### Your task
Which lines run from the one containing "[0:04.00-0:05.00]" through the last line of the records? Copy them exactly, leaving pictures out.

──────── Material provided ────────

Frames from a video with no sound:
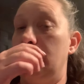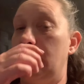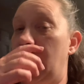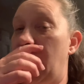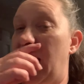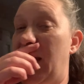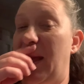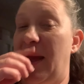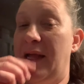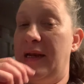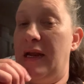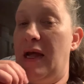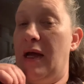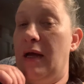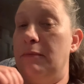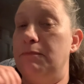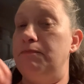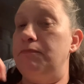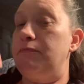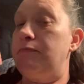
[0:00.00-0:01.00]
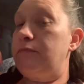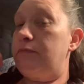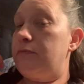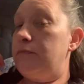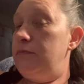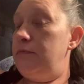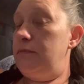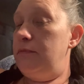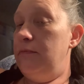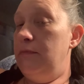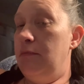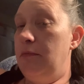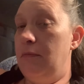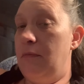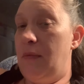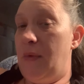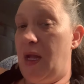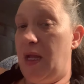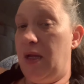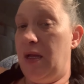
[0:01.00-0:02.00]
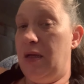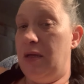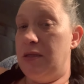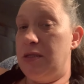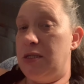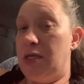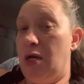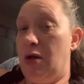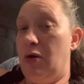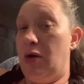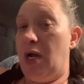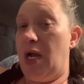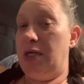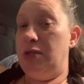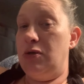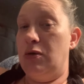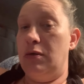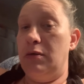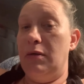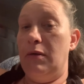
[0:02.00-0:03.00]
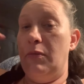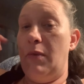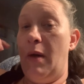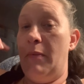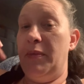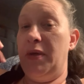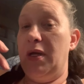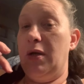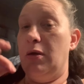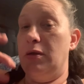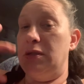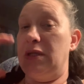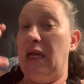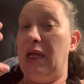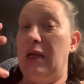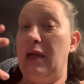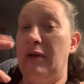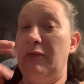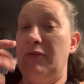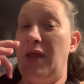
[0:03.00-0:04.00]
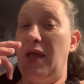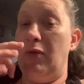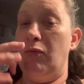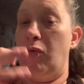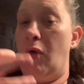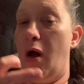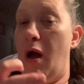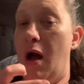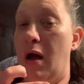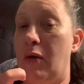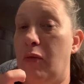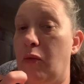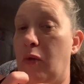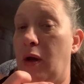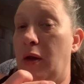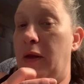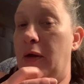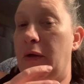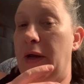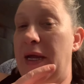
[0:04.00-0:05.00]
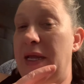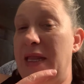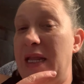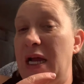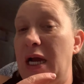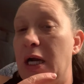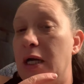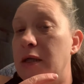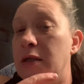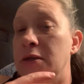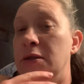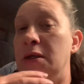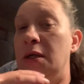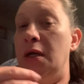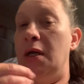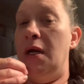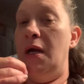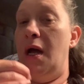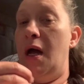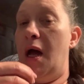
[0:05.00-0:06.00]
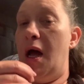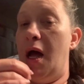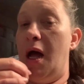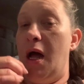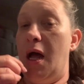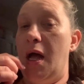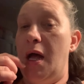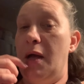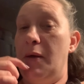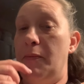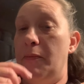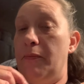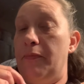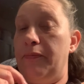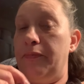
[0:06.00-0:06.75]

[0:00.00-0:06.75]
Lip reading: And so I told him, he goes like, if they rock while they're in there, um,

────────

### Response to this task
[0:04.00-0:05.00]
[0:05.00-0:06.00]
[0:06.00-0:06.75]

[0:00.00-0:06.75]
Lip reading: And so I told him, he goes like, if they rock while they're in there, um,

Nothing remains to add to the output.